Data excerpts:
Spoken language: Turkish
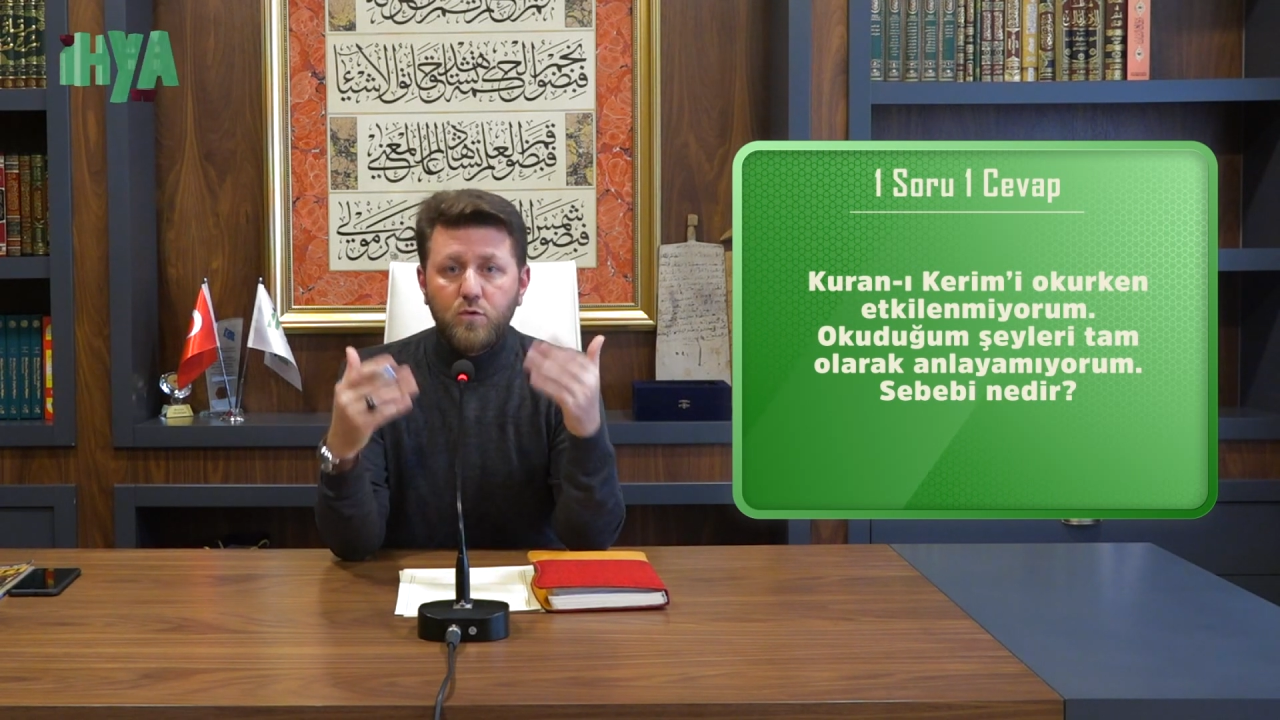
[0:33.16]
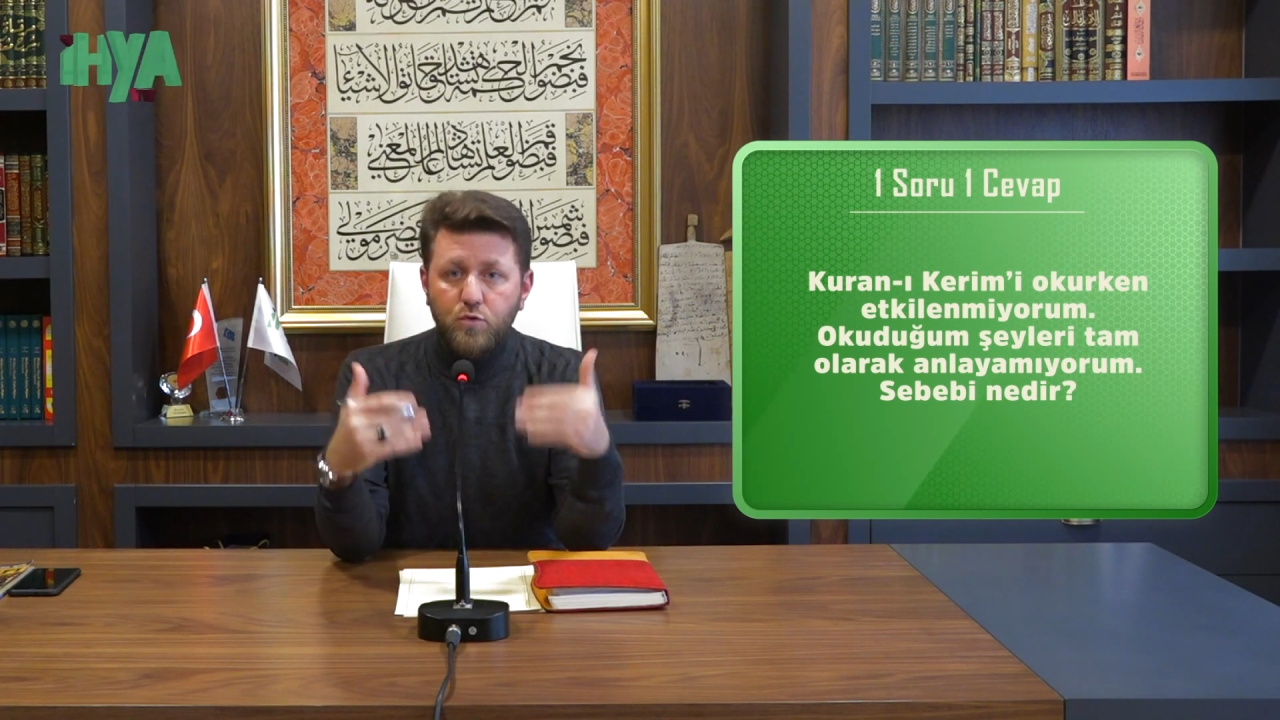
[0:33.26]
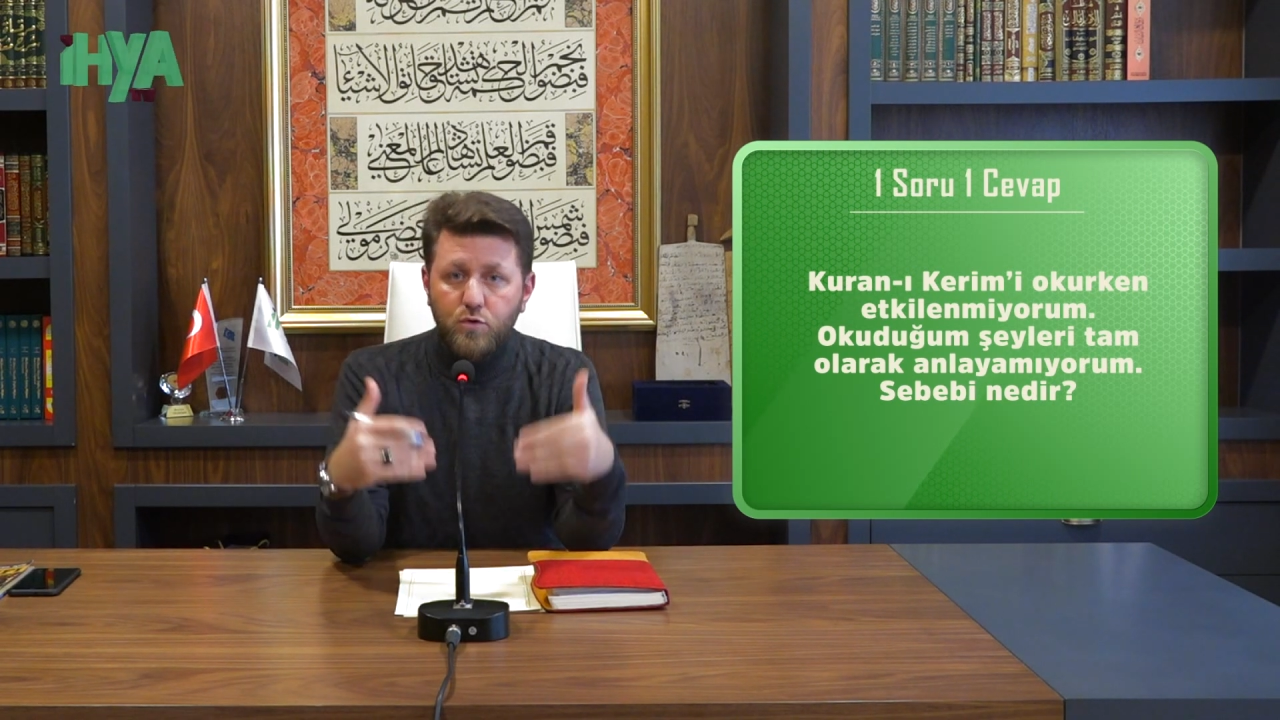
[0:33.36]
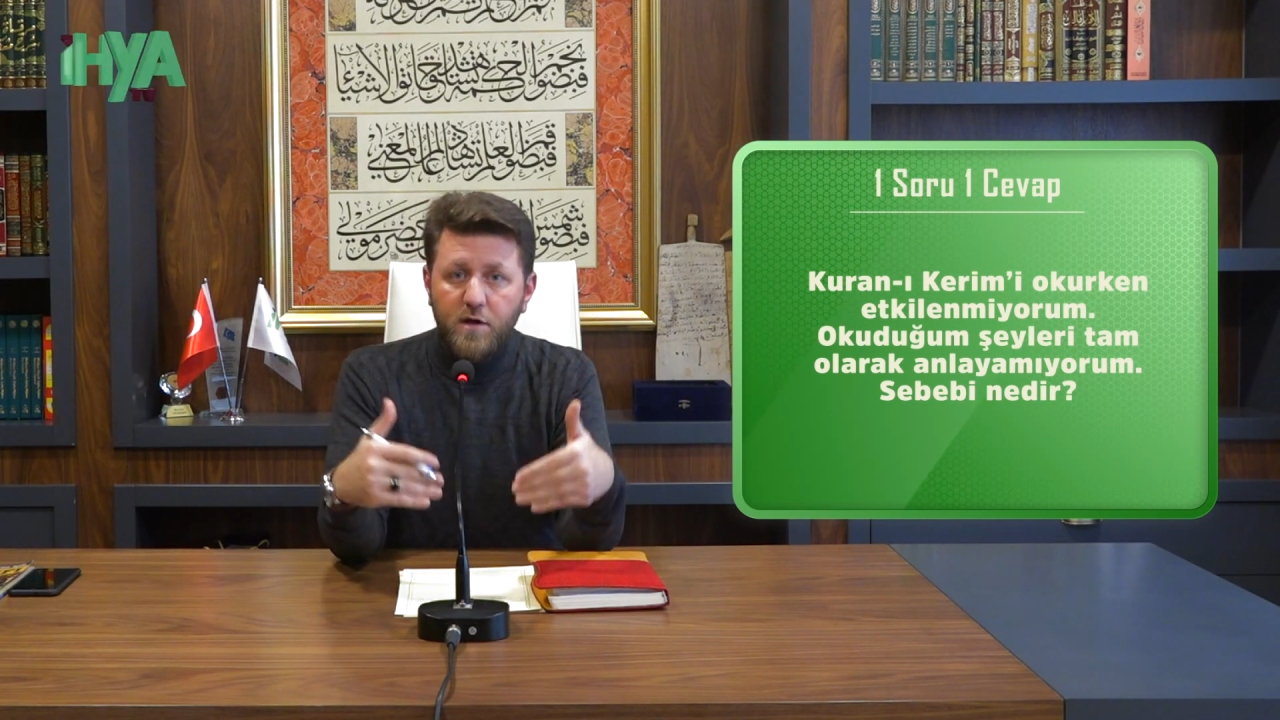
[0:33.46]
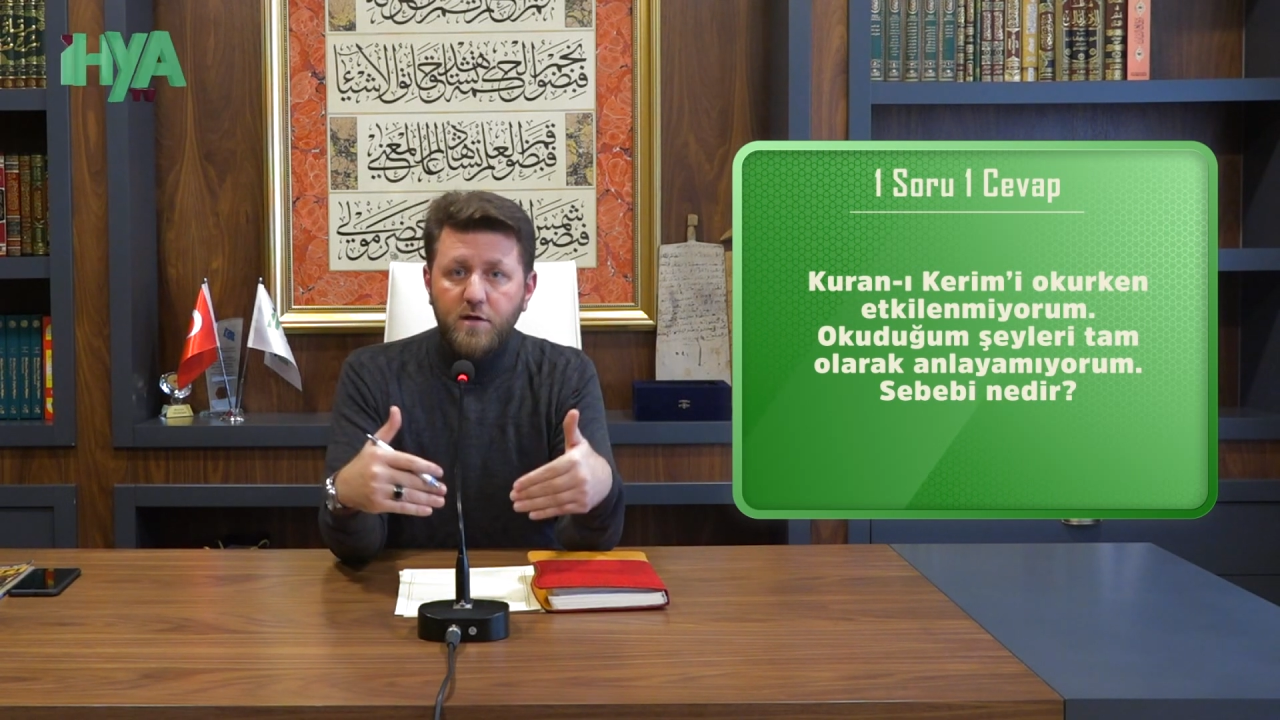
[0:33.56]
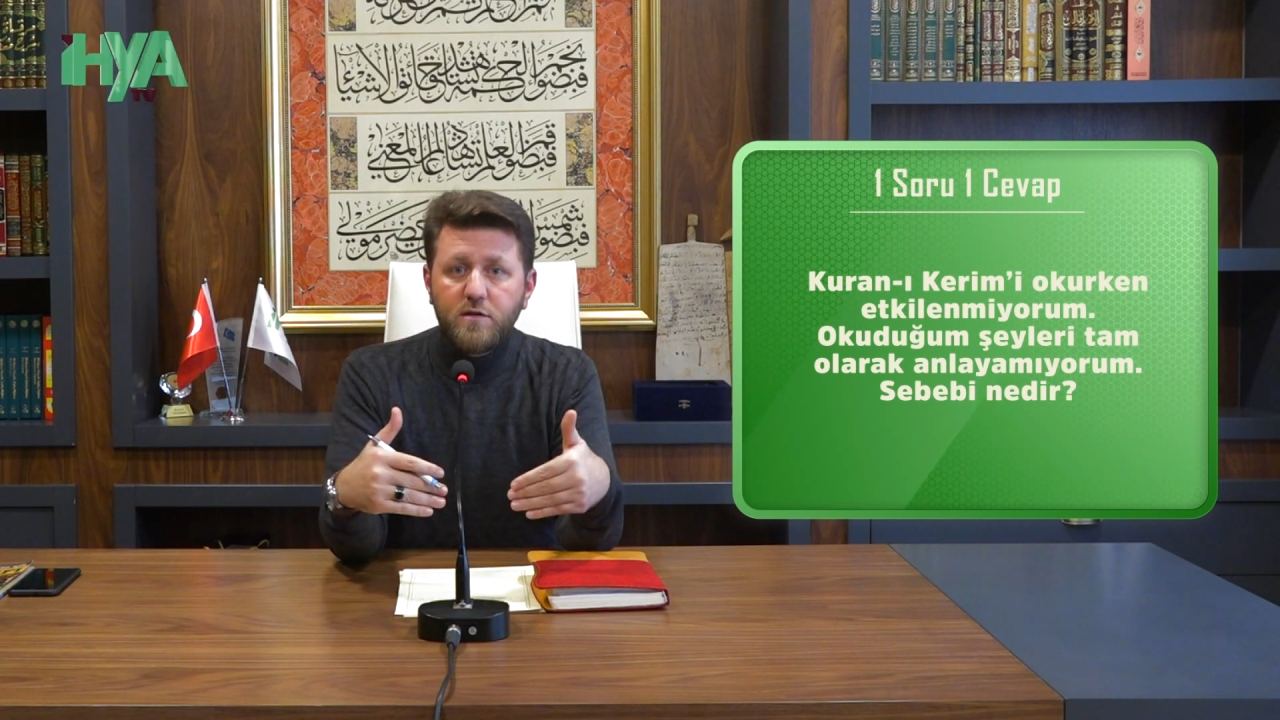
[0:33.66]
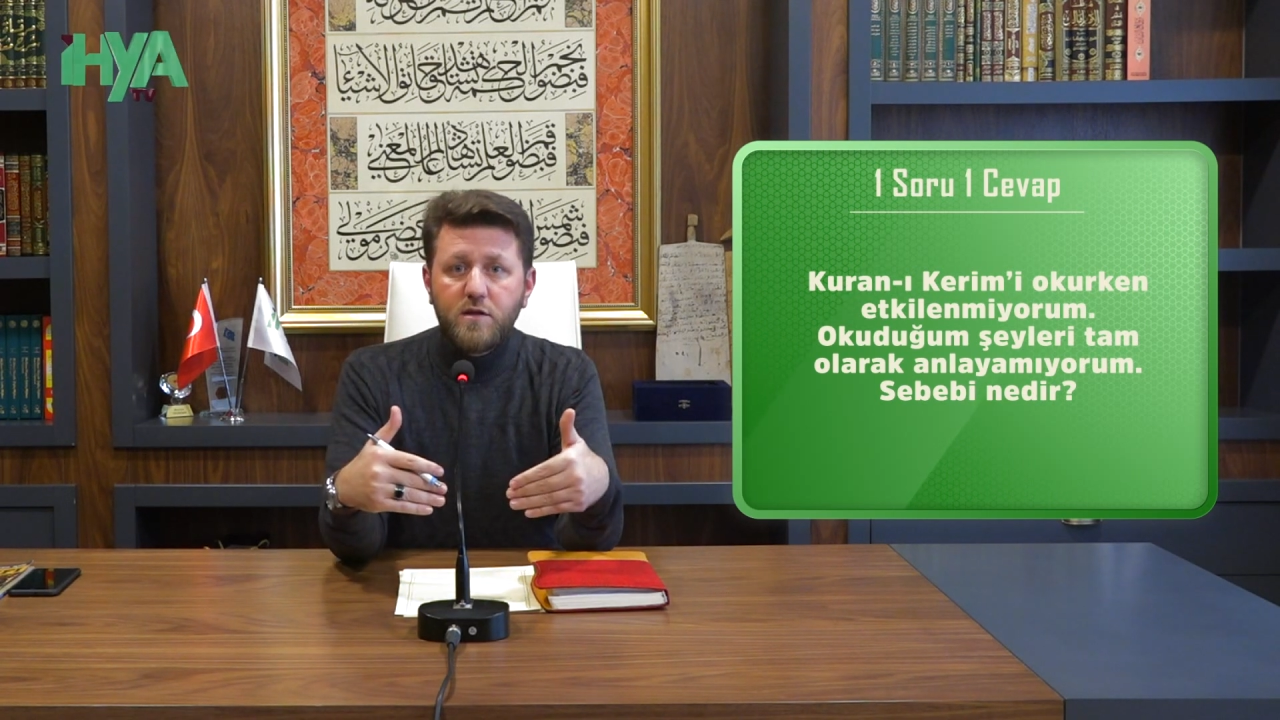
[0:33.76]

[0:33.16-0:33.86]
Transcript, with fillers: Kur'an-ı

### Your goal
Give back each of the records above word for word, apart from the pictures.

### Response to this task
Spoken language: Turkish
[0:33.16]
[0:33.26]
[0:33.36]
[0:33.46]
[0:33.56]
[0:33.66]
[0:33.76]

[0:33.16-0:33.86]
Transcript, with fillers: Kur'an-ı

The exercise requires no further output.